Javiér Garcia, Chief Executive Officer of Viralgen, said, “We are thrilled to partner with Axovant and look forward to providing support and priority access to our platform as they advance their AAV gene therapies for the rare fatal pediatric diseases GM1 and GM2 gangliosidosis. Viralgen’s flexible and scalable production platform will be an ideal complement to Axovant’s development   efforts from clinical trials through to commercialization to advance potential cures for patients in need.”

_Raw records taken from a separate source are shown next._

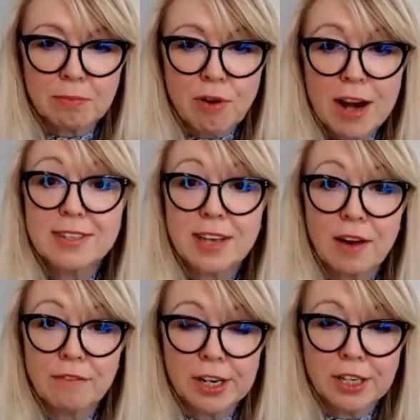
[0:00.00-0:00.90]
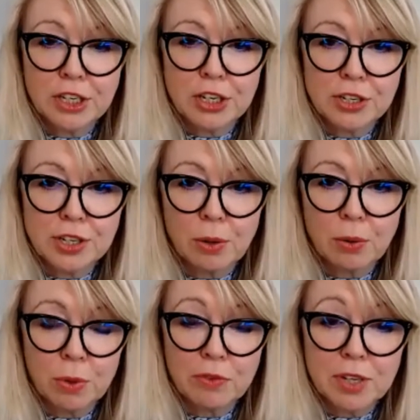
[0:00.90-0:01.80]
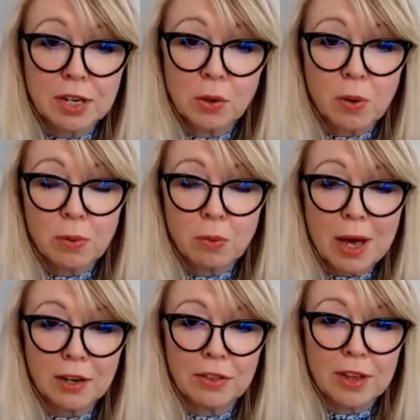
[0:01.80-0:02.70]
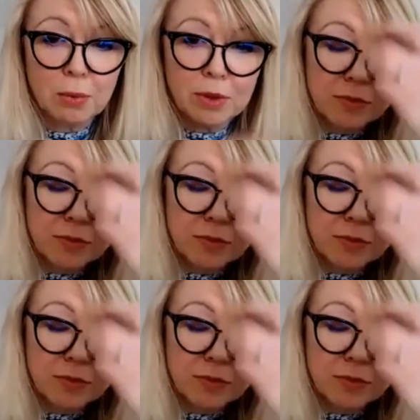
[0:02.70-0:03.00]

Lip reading: press coverage, so we've done quite well on that.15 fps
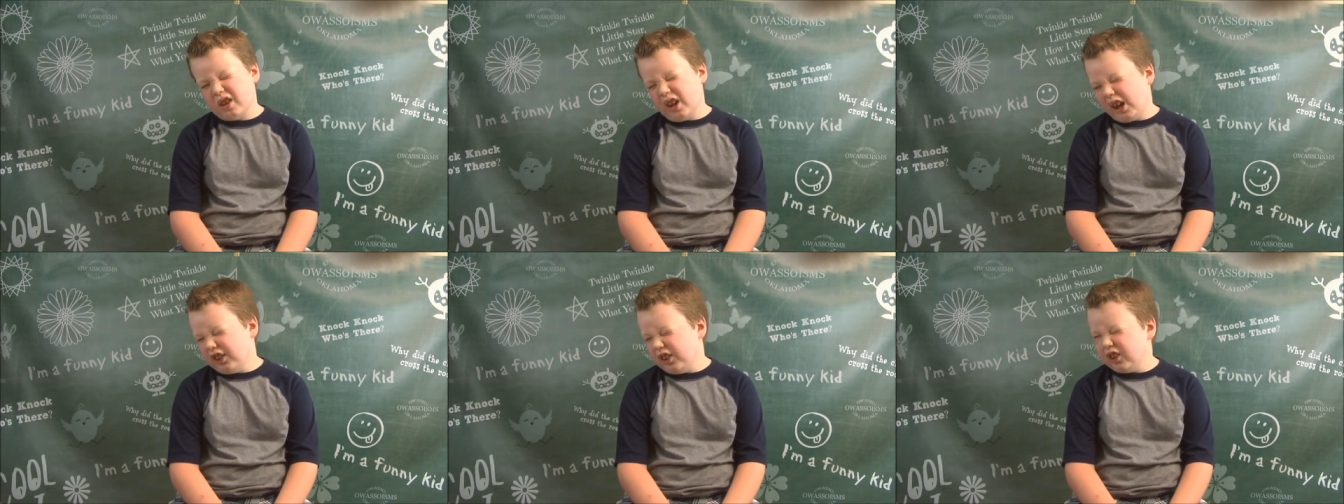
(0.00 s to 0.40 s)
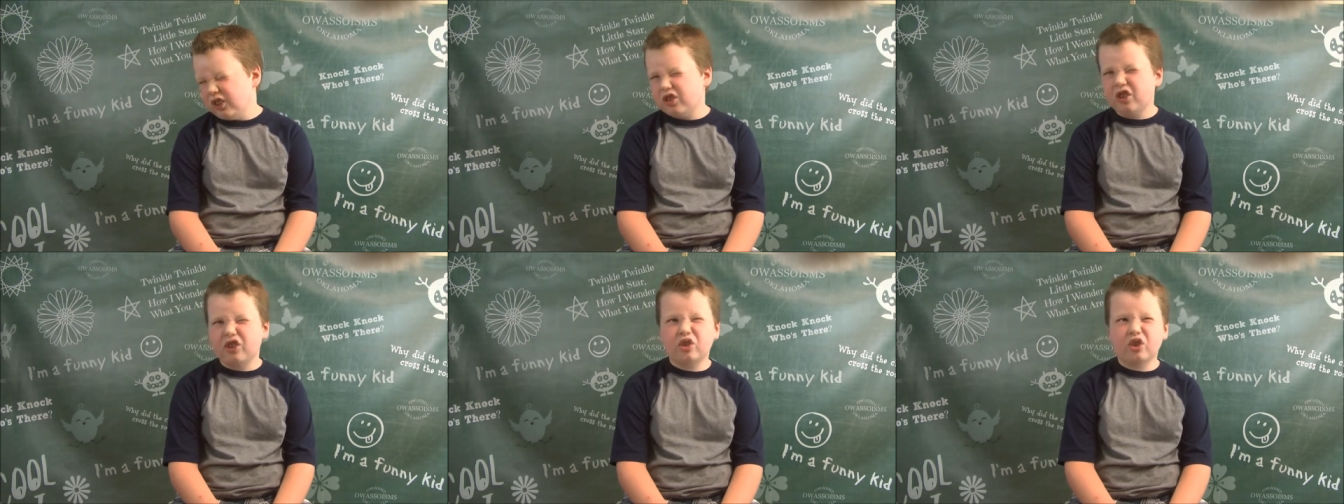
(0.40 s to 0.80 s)
I think
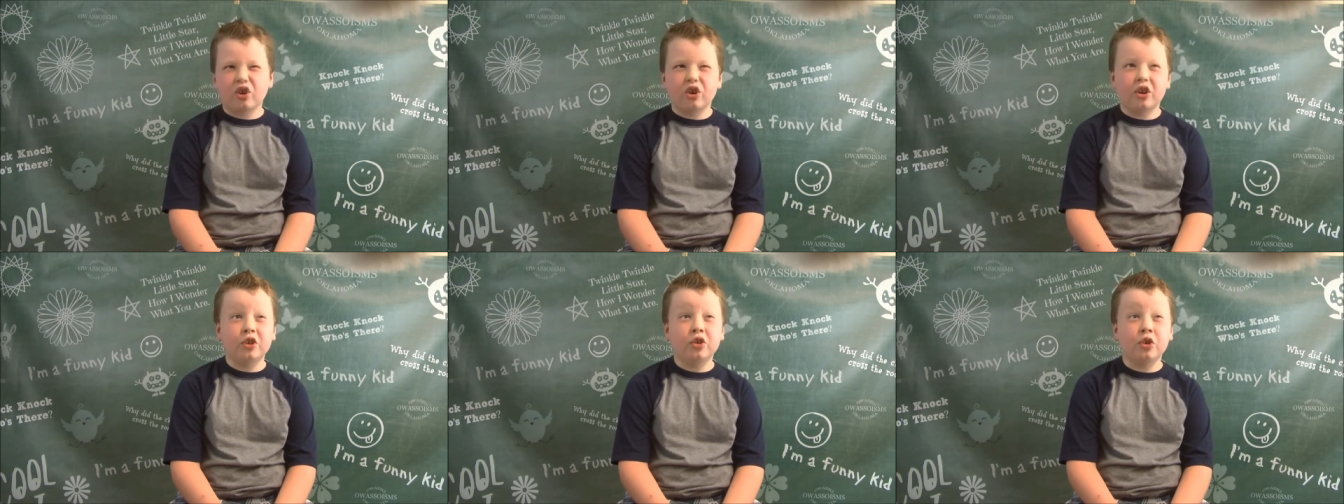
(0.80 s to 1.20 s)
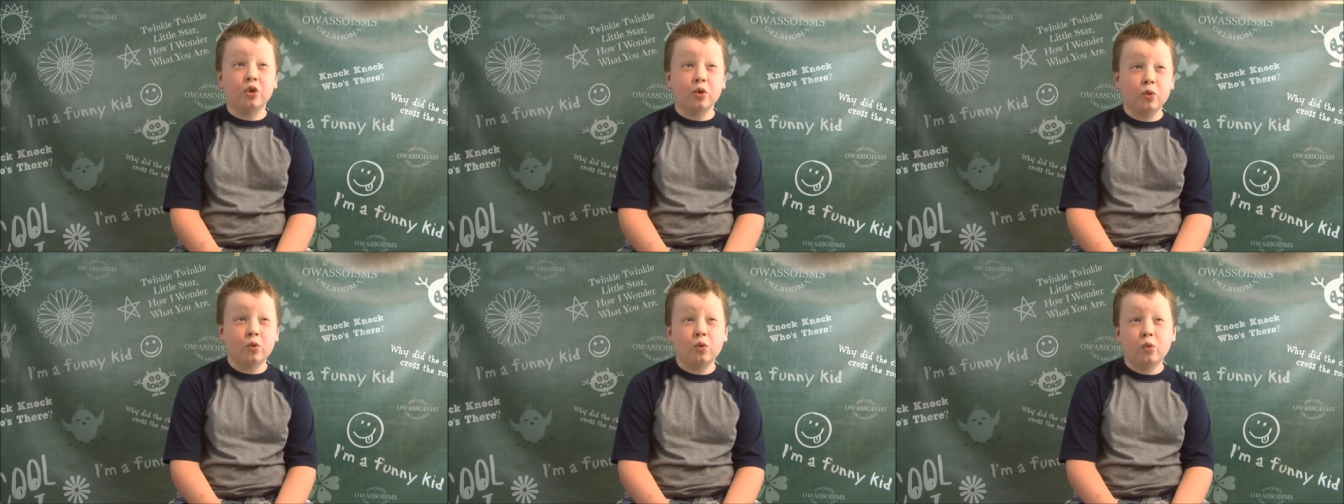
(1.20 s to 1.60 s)
she's
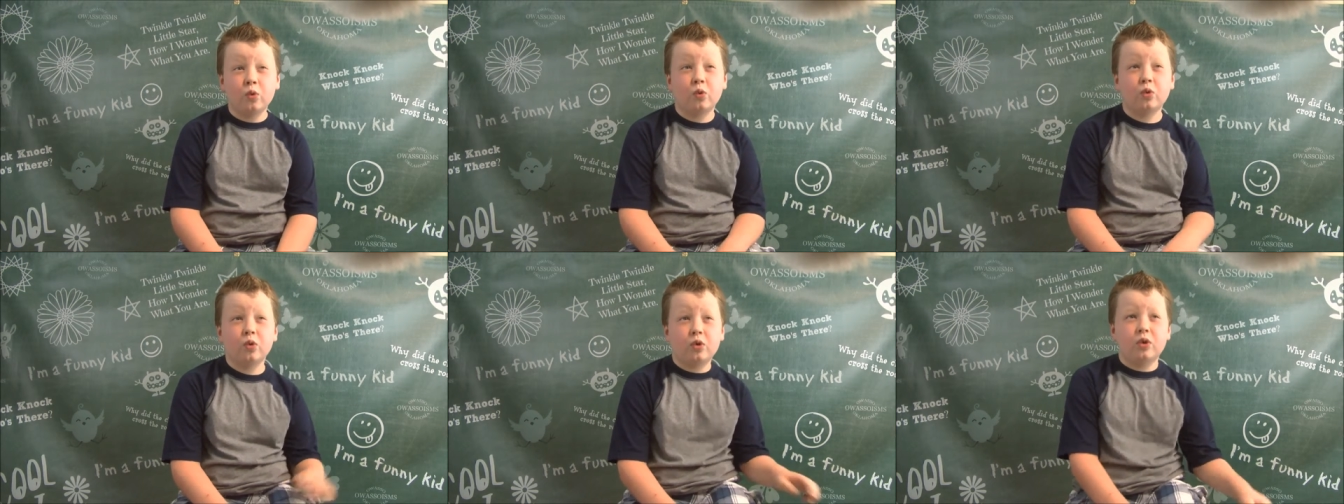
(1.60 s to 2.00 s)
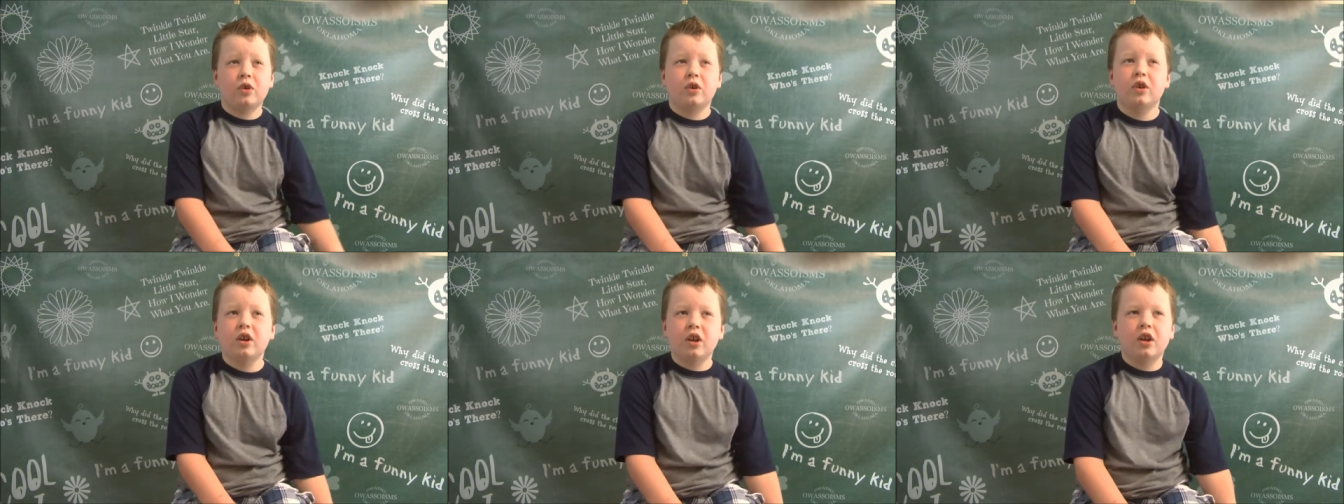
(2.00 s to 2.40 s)
32.
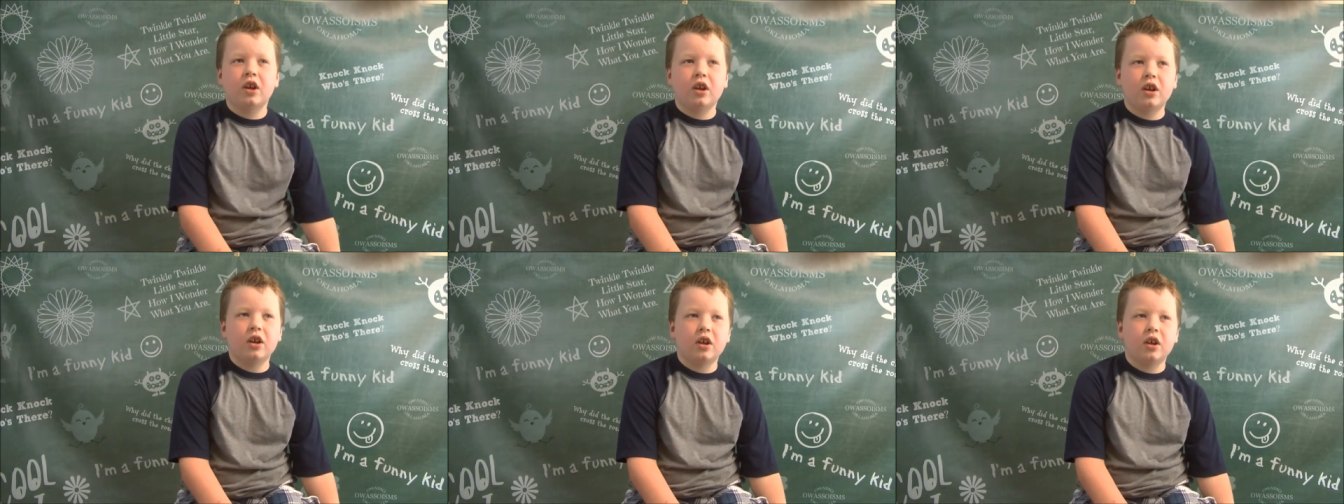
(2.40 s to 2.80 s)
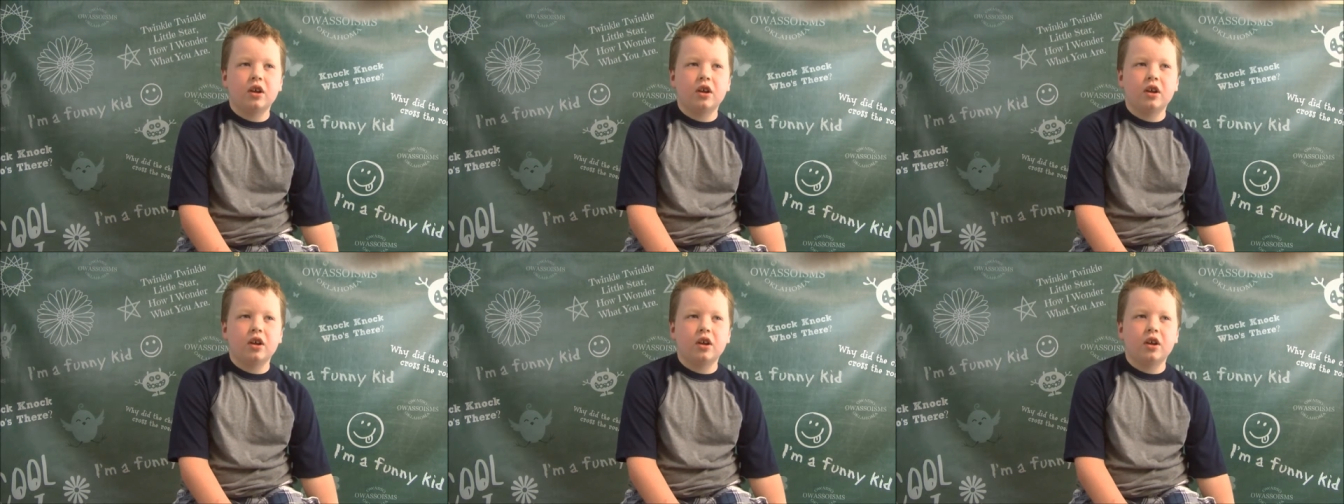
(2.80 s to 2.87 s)
What about dad?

About Axovant Gene Therapies

Axovant Gene Therapies is a clinical-stage gene therapy company focused on developing a pipeline of innovative product candidates for debilitating neurodegenerative diseases. Our current pipeline of gene therapy candidates targets GM1 gangliosidosis, GM2 gangliosidosis  (also  known as Tay-Sachs disease and Sandhoff disease), and Parkinson’s disease.  Axovant is focused on accelerating product candidates into and through clinical trials with a team of experts in gene therapy development and through external partnerships with leading gene therapy organizations. For more information, visit

About Viralgen

Founded in 2017 as a joint venture between AskBio and Columbus Venture Partners (a Spanish venture capital group), Viralgen is a world-class AAV cGMP. Viralgen licenses AskBio’s Pro10™ cell line technology that allows for greater scale, higher yields and increased accuracy of AAV therapeutics. Based at the Miramon Parke in San Sebastián, Spain, Viralgen is a CDMO (Contract Development and Manufacturing Organization) that produces AAV gene therapy treatments to enable pharmaceutical and biotechnology companies to accelerate the delivery of novel treatments to improve patient lives.

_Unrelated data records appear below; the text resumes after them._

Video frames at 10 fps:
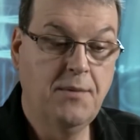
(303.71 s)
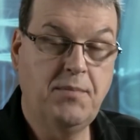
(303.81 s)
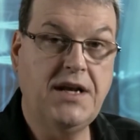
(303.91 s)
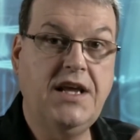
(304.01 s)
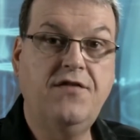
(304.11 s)

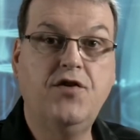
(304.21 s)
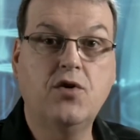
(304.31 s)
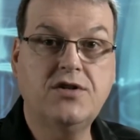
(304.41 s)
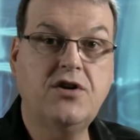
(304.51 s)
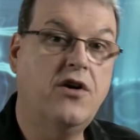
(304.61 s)
But if
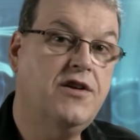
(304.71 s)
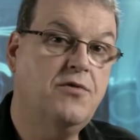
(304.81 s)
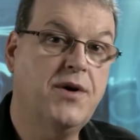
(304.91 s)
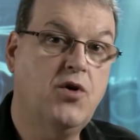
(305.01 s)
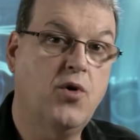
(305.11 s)
you're starting
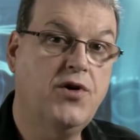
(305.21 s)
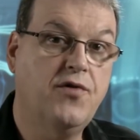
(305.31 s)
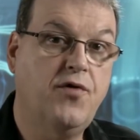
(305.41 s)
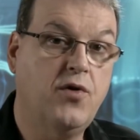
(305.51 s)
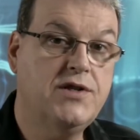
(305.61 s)
to record
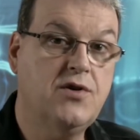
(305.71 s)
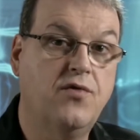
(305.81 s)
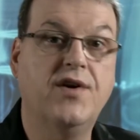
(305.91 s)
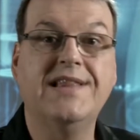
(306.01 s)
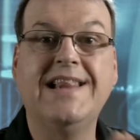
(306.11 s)
your
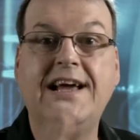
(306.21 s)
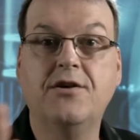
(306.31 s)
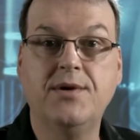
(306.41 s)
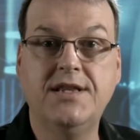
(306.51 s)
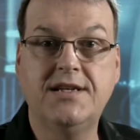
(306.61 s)
voiceover
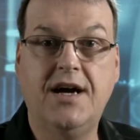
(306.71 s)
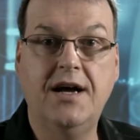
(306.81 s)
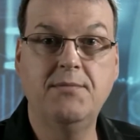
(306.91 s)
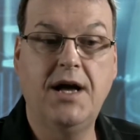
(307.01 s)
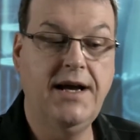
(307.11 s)
later in the
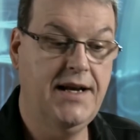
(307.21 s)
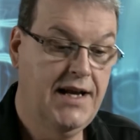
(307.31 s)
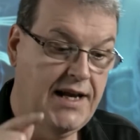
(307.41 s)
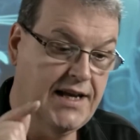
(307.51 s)
timeline,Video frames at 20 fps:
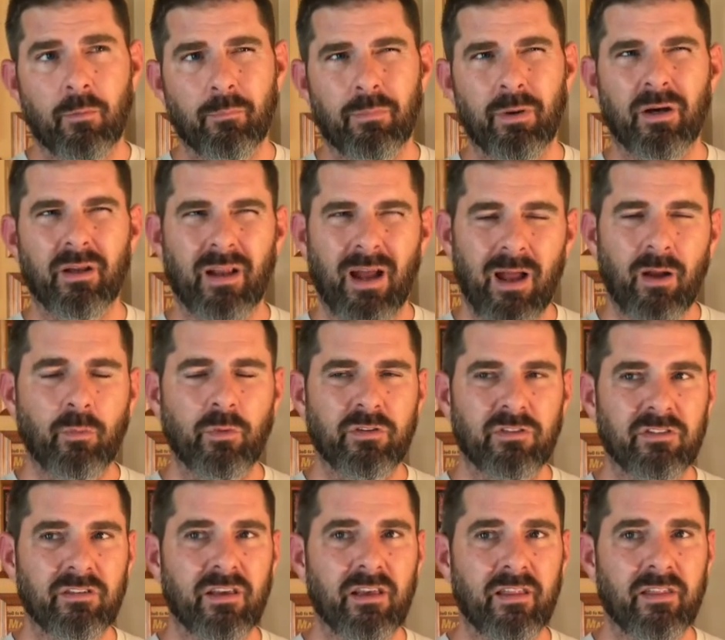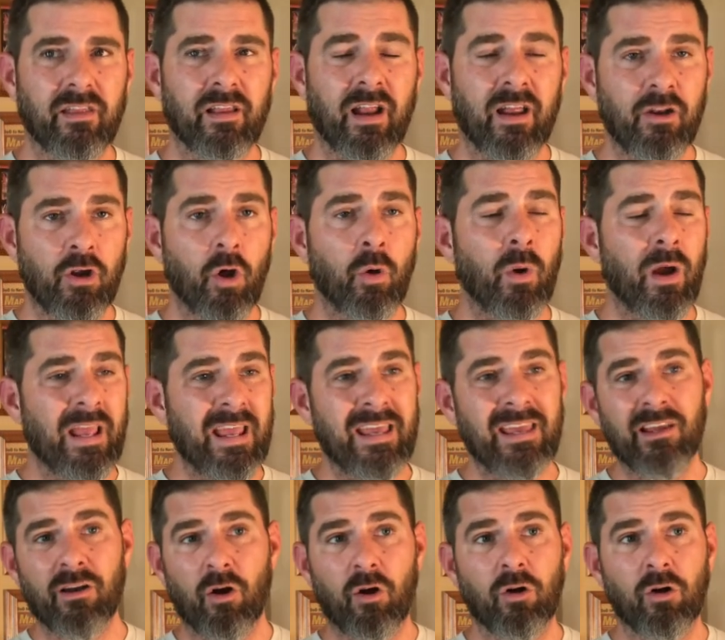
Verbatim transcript: but I would say that I know I hit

A key benefit of our technology is the cGMP production of high-quality rAAV in large batches through a unique and robust manufacturing platform. Viralgen’s clinical facility, with 3 suites operating between 50 and 500L are able to supply customers until commercialization. Commercial supply will be provided from a new facility, under construction now and available in late 2021 for production up to 2000L. All facilities support integrated fill finish and quality control for full support of client projects using the Pro10 platform.

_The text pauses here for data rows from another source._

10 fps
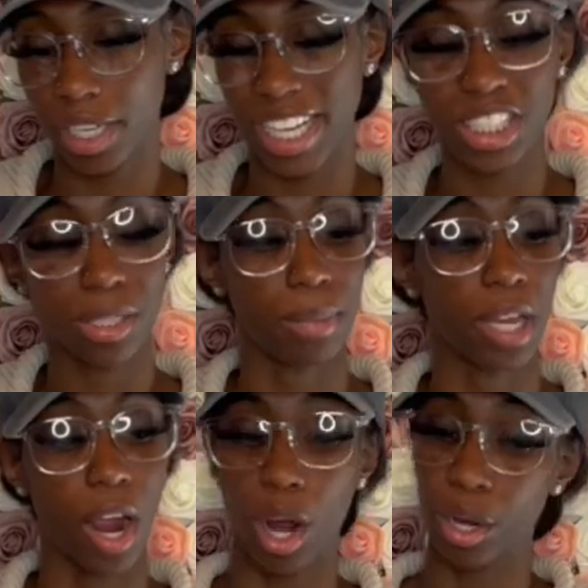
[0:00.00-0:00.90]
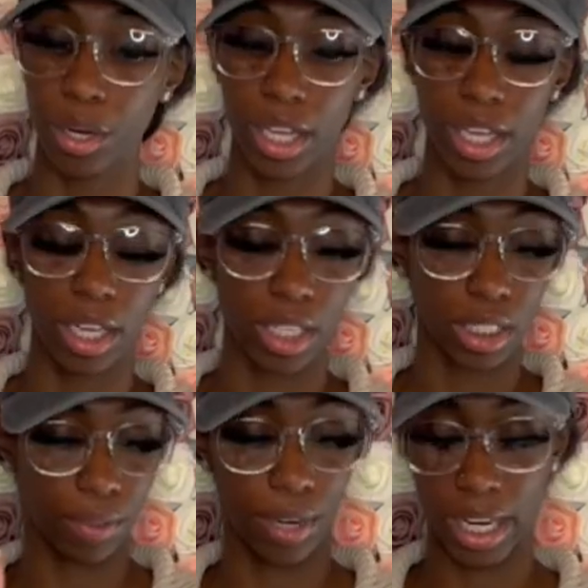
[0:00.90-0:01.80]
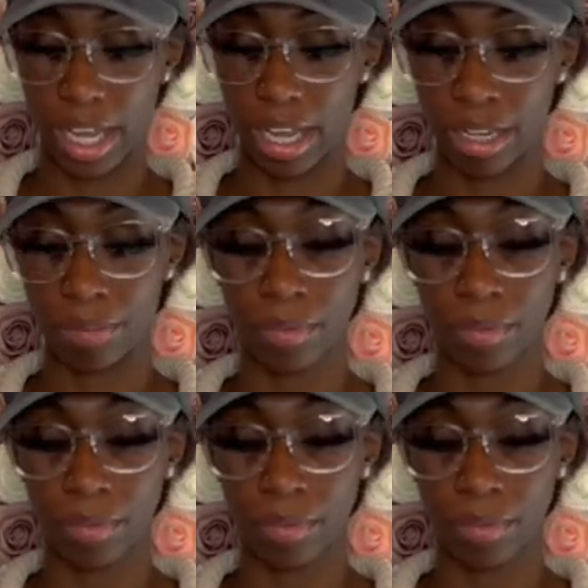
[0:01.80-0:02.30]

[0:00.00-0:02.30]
that should be hurting and stuff like that.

For more information, visit

Forward-Looking Statements

This press release contains forward-looking statements for the purposes of the safe harbor provisions under The Private Securities Litigation Reform Act of 1995 and other federal securities laws. The use of words such as “may,” “might,” “will,” “would,” “should,” “expect,” “believe,” “estimate,” and other similar expressions are intended to identify forward-looking statements. For example, all statements Axovant makes regarding costs associated with its operating activities are forward-looking. All forward-looking statements are based on estimates and assumptions by Axovant’s management that, although Axovant believes to be reasonable, are inherently uncertain. All forward-looking statements are subject to risks and uncertainties that may cause actual results to differ materially from those that Axovant expected.   Such risks and uncertainties include, among others, the impact of the Covid-19 pandemic on our operations, the initiation and conduct of preclinical studies and clinical trials; the availability of data from clinical trials; the scaling up of manufacturing, the expectations for regulatory submissions and approvals; the continued development of its gene therapy product candidates and platforms; Axovant’s scientific approach and general development progress; and the availability or commercial potential of Axovant’s product candidates. These statements are also subject to a number of material risks and uncertainties that are described in Axovant’s most recent Annual Report on Form 10- Q filed with the   Securities and Exchange Commission on August 11, 2020, as updated by its subsequent filings with the  Securities and Exchange Commission. Any forward-looking statement speaks only as of the date on which it was made.  Axovant undertakes no obligation to publicly update or revise any forward-looking statement, whether as a result of new information, future events or otherwise.